Weibliche Brust beim Mann
Die Gynäkomastie ist beim Mann eine Veränderung der Brust in der Form , dass die Brustdrüse und das Fettgewebe vergrößert sind und der weiblichen Brust ähneln. Die Vergrößerung ist meist beidseitig, kann aber auch asymmetrisch auftreten. Im jugendlichen Alter bzw. in der Pubertät ist die Gynäkomastie ein nicht krankhafter Zustand. Sie bildet sich meist spontan zurück, und bedarf keiner Therapie. Beim Erwachsenen ist die Ursache für die Ausbildung einer Gynäkomastie häufig unklar. Bestimmte Patientengruppen können durch Einnahme von Hormonen (Anabolika), eine Gynäkomastie hervorrufen.

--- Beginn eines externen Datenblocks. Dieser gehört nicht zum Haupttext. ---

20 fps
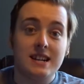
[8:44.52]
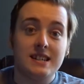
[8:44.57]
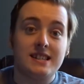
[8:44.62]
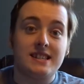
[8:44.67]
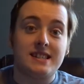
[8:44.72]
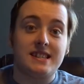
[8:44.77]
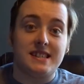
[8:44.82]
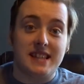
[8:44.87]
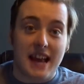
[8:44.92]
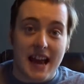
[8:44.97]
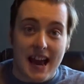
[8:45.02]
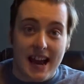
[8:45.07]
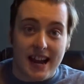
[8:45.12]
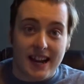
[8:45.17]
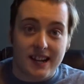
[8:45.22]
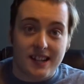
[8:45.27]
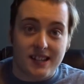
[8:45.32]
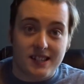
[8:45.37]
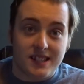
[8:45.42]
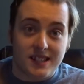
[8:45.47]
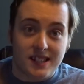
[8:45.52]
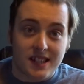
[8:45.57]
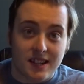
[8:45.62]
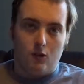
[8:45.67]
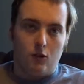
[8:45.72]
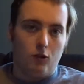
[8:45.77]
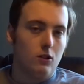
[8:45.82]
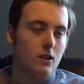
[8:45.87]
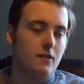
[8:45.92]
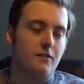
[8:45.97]
6!
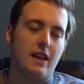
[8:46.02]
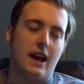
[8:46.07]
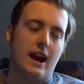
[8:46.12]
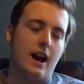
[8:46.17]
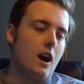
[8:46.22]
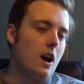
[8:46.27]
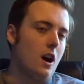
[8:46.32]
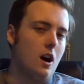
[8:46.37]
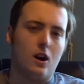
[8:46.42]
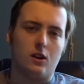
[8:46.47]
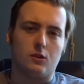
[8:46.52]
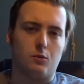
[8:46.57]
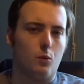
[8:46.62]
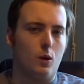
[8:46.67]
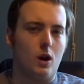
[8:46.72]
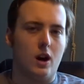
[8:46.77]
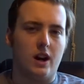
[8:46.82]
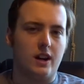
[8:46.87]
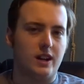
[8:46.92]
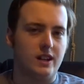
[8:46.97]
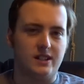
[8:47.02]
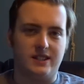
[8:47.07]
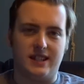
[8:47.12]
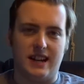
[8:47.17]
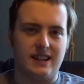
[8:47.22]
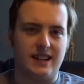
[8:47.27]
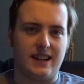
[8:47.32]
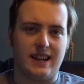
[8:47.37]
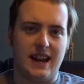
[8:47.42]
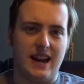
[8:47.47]
All of their hard work and
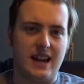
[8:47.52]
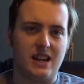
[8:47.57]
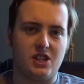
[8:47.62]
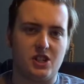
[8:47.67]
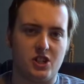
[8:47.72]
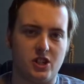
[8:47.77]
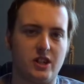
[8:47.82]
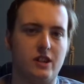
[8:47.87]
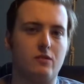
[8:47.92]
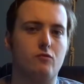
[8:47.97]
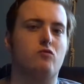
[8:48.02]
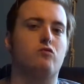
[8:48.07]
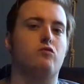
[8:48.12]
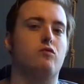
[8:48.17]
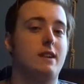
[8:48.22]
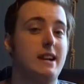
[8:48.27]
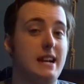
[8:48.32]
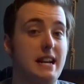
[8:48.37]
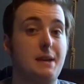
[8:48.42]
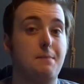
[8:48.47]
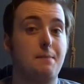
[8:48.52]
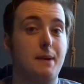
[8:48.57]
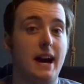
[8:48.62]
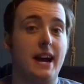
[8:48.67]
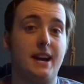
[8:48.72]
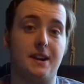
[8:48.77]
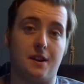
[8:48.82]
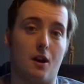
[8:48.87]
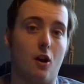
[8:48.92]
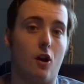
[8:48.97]
dedication, it really
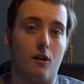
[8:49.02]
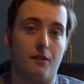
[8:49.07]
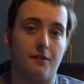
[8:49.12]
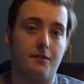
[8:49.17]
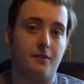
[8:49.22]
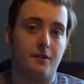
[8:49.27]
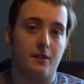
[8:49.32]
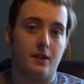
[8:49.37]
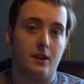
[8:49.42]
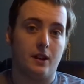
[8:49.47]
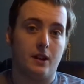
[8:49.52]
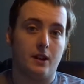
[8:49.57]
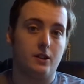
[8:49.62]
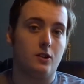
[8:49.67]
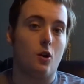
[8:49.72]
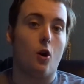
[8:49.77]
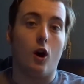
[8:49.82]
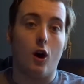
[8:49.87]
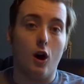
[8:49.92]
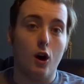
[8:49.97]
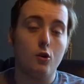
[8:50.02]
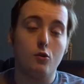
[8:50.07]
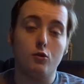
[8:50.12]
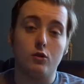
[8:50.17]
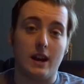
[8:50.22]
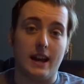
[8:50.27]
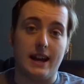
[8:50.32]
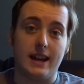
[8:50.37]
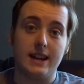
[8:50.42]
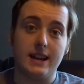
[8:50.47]
paid off. Not
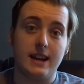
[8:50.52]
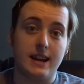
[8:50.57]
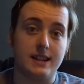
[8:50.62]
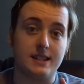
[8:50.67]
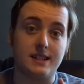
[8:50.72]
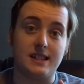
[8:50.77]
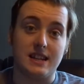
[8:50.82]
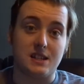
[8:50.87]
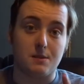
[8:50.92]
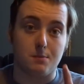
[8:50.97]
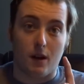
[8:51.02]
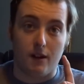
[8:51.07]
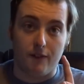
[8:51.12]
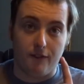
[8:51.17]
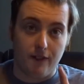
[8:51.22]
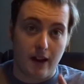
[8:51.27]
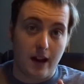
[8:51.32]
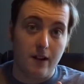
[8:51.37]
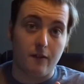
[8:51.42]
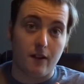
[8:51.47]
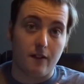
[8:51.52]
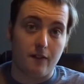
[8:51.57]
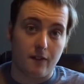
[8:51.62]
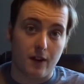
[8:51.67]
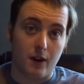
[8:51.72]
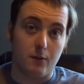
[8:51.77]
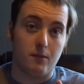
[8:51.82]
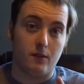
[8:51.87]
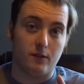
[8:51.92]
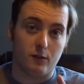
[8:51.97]
only is this my favourite
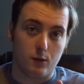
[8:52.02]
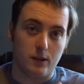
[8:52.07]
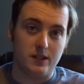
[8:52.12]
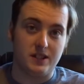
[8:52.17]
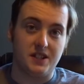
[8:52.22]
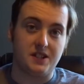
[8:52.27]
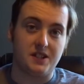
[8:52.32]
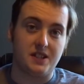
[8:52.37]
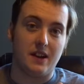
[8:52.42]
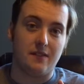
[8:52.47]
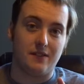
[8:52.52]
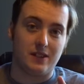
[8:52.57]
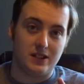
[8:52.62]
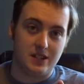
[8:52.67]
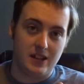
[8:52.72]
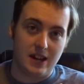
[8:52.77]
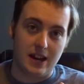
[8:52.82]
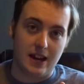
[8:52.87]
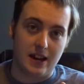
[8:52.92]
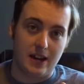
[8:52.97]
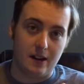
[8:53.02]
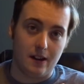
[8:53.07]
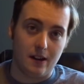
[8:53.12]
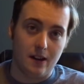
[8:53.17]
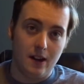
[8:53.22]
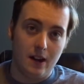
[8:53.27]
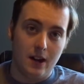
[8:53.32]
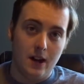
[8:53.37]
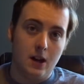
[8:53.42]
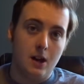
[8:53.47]
film of 2017,
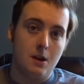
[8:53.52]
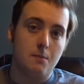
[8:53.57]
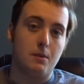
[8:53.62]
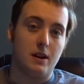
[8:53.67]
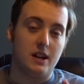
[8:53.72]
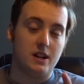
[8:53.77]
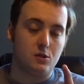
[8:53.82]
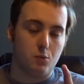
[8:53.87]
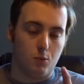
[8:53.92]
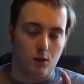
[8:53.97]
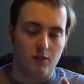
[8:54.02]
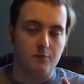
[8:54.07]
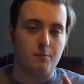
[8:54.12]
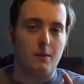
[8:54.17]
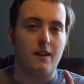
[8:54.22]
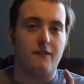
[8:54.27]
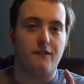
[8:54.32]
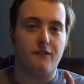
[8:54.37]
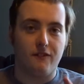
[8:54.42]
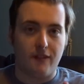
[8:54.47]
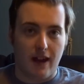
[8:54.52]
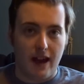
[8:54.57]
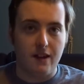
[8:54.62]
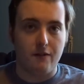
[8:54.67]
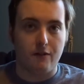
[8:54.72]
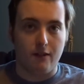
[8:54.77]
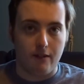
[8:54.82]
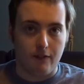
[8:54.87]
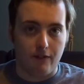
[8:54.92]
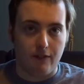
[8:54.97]
but it's one of my
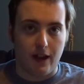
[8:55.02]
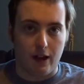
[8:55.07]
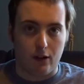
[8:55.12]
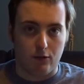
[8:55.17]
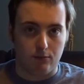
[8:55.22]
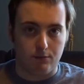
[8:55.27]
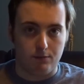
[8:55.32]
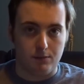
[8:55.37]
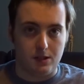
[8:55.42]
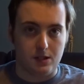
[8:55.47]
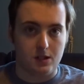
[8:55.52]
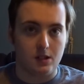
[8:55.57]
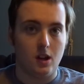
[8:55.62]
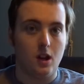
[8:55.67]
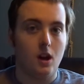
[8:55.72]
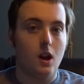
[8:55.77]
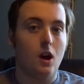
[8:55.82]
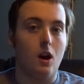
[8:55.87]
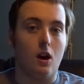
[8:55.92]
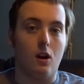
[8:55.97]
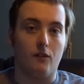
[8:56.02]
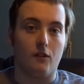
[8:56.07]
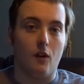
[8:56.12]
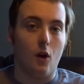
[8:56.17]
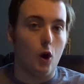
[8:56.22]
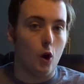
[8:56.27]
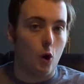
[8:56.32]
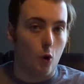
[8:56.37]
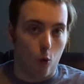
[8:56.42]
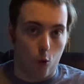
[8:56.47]
favourite films of
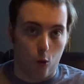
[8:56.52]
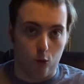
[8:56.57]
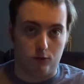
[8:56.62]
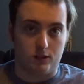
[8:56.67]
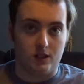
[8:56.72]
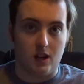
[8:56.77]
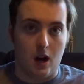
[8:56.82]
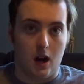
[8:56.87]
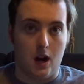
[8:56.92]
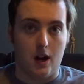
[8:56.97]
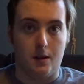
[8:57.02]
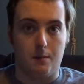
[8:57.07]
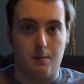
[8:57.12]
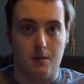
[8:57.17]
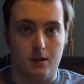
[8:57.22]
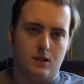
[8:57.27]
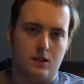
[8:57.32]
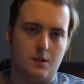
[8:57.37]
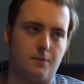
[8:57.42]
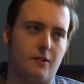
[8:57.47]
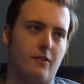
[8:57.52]
all time. The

Weitere Ursachen können einer veränderte Leberfunktion oder die Einnahme von weiblichen Hormonen sein (östrogenhaltige Medikamente). In sehr seltenen Fällen kann auch ein Tumor(Geschwür), der unter Umständen bösartig sein kann, eine Gynäkomastie verursachen. Bei übergewichtigen Patienten liegt häufig auch die Ursache darin, dass übermäßig viele weibliche Hormone (Östrogene) in den Fettzellen gebildet werden, wodurch sich eine Gynäkomastie ausbildet. Aus diesem Grund sollte vor einer solchen Operation eine Gewichtsreduktion erfolgen.
Es ist ratsam, vor einem solchen Eingriff einen Hormonstatus und eine Untersuchung durch einen Facharzt für Urologie durchführen zu lassen. Bei ausgedehnten Befunden übernehmen bis heute die Krankenkassen die Kosten für einen solchen Eingriff.
Ablauf der Operation:
Der Eingriff kann üblicherweise ambulant unter örtlicher Betäubung, oder auf Wunsch auch unter Vollnarkose, durchgeführt werden. Bei dem Eingriff werden entweder nur das hinter der Brustwarze liegende Drüsengewebe entfernt, oder aber nur eine Absaugung des Drüsengewebes durchgeführt. In vielen Fällen muss aber sowohl eine Absaugung des umliegenden Fettgewebes, sowie eine Entfernung des Drüsengewebes durch ein Schnitt um den Brustwarzenhof von 3 Uhr bis 9 Uhr erfolgen. Verbleibende halbmondförmige Narben um den Brustwarzenhof, zwischen 3 und 9 Uhr (im Uhrzeigersinn) sind häufig kaum sichtbar. Nach dem operativen Eingriff ist es erforderlich, dass eine nach Maß angefertigte Kompressionsweste für 6 -8 Wochen getragen wird. Die Fäden können in der Regel nach 8 – 10 Tagen gezogen werden. Anschließend ist eine Narbenbehandlung ratsam.
Die postoperativen Schmerzen entsprechen einem leichten bis mäßigem Muskelkater und können mit Schmerztabletten wie Ben-u-ron ( Paracetamol) oder Ibuprofen behandelt werden.